Satu persatu kami melangkah masuk ke dalam portal. Ketika diriku melangkah masuk portal tersebut, kami disuguhi ruangan luas dengan interior modern dengan dinding yang berasal dari baja berwarna keabu-abuan yang halus serta pencahayaan yang lumayan terang. Entah mengapa tiba-tiba diriku merasa kelelahan ketika tiba di sana. Aku merasa energiku terkuras setengah. Seperti berat ketika aku melangkahkan kakiku setibanya di markas.

"Apakah ini efek dari energi portal yang dihasilkan yang berlawanan dengan energiku?" batinku bingung.

Aku hanya bisa menerka-nerka saja.

"Atau mungkin energi gravitasi di sini lebih kuat?"

"Entahlah."

"Baiklah semuanya. Selamat beristirahat. Silahkan bangun pagi pukul 05.00, lalu kita akan memulai agenda pertama kalian di sini," ucap wanita itu.

"Bukankah masih siang?" tanya seorang lelaki kepada wanita itu.

"Oh, kalau di Rheoin, jauh lebih cepat 12 jam. Jadi, saat ini sudah malam," katanya. "Kita berada di dunia dimensi keempat. Kalian mungkin akan merasakan jetlag dalam seharian atau dua hari atau bahkan tidak."

Wanita itu tersenyum tipis. "Untuk kamar kalian, kamar laki-laki berada di lantai empat, sedangkan kamar perempuan berada di lantai tiga. Lantai dua adalah area sarapan. Lantai pertama dan lantai dasar adalah tempat pelatihan kalian. Untuk kamar mandi masing-masing berada di koridor ujung sebelah Barat dan ada lambang toiletnya," jelas wanita itu. "Sampai jumpa besok pagi."

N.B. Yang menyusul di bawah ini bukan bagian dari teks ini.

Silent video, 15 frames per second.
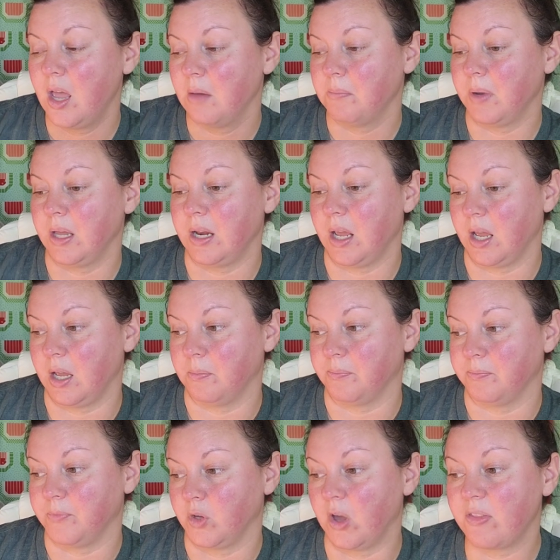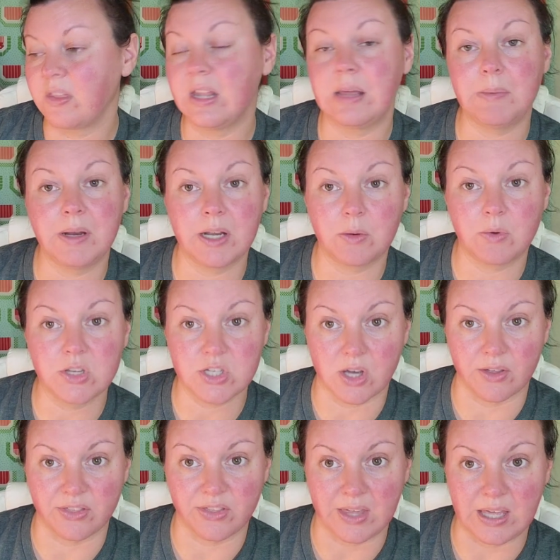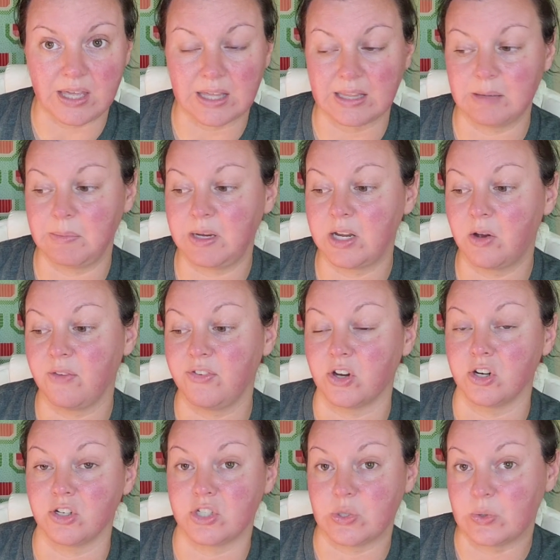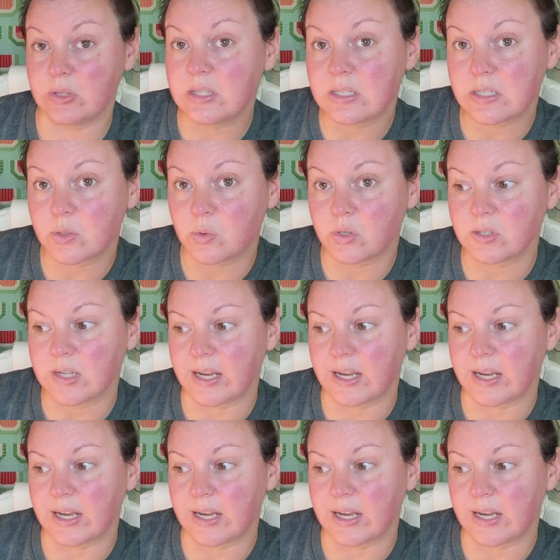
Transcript: But you'll have to let me know what y'all think. Let me know if y'all are doing this quilt.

Jujur energiku butuh tertidur. Semakin aku bergerak, energi ini semakin terkuras. Aku tidak tahu mengapa.

"Eireen, kau tidak apa-apa? Kau agak pucat," seru Abercio sedikit terkejut dari tatapannya.

Aku langsung mengubah ekspresi wajahku seakan-akan baik-baik saja. "Oh, aku baik-baik saja. Aku hanya... mengantuk."

"Oh, baiklah. Mungkin faktor jetlag sepertinya ...," ucapnya. "Sampai jumpa besok."

"Sampai jumpa," Jawabku.

Aku pun bergegas menuju elevator dan segera menyusuri koridor kamar dan mencari kamarku dengan papan nama atas nama awal tiap orang per kamar.

"Sampai jumpa, Eireen," ucap Enja tersenyum yang bersiap-siap masuk ke kamarnya yang berada dua pintu dariku.

"Sampai jumpa, Enja," ucapku balik. Setelah itu kami berpisah dari balik pintu. Setelah beberapa langkah yang cukup jauh akhirnya aku merasakan.

Aku langsung terbaring di atas kasur putih nan empuk yang siap menemaniku selama menjadi pemain takdir.

Tubuhku tidak pernah merasakan kelelahan seperti ini sebelumnya. Otakku penuh sekali pertanyaan.

"Mungkin karena faktor pergantian hari yang sangat cepat, " batinku.

Aku tetap berpikir logis meski pikiran lainnya masih berusaha mendapatkan jawaban langsung.

Aku menghela napas.

Namun momen-momen baru yang terjadi hari ini sungguh di luar dugaanku. Bertemu teman baru, berada di keramaian, dan kini berada di tempat baru karena lolosnya diriku menjadi pemain takdir.

"Ayah dan ibu,

"Aku lolos menjadi pemain takdir sesuai harapan kalian.

"Aku akan berusaha yang terbaik. Pasti."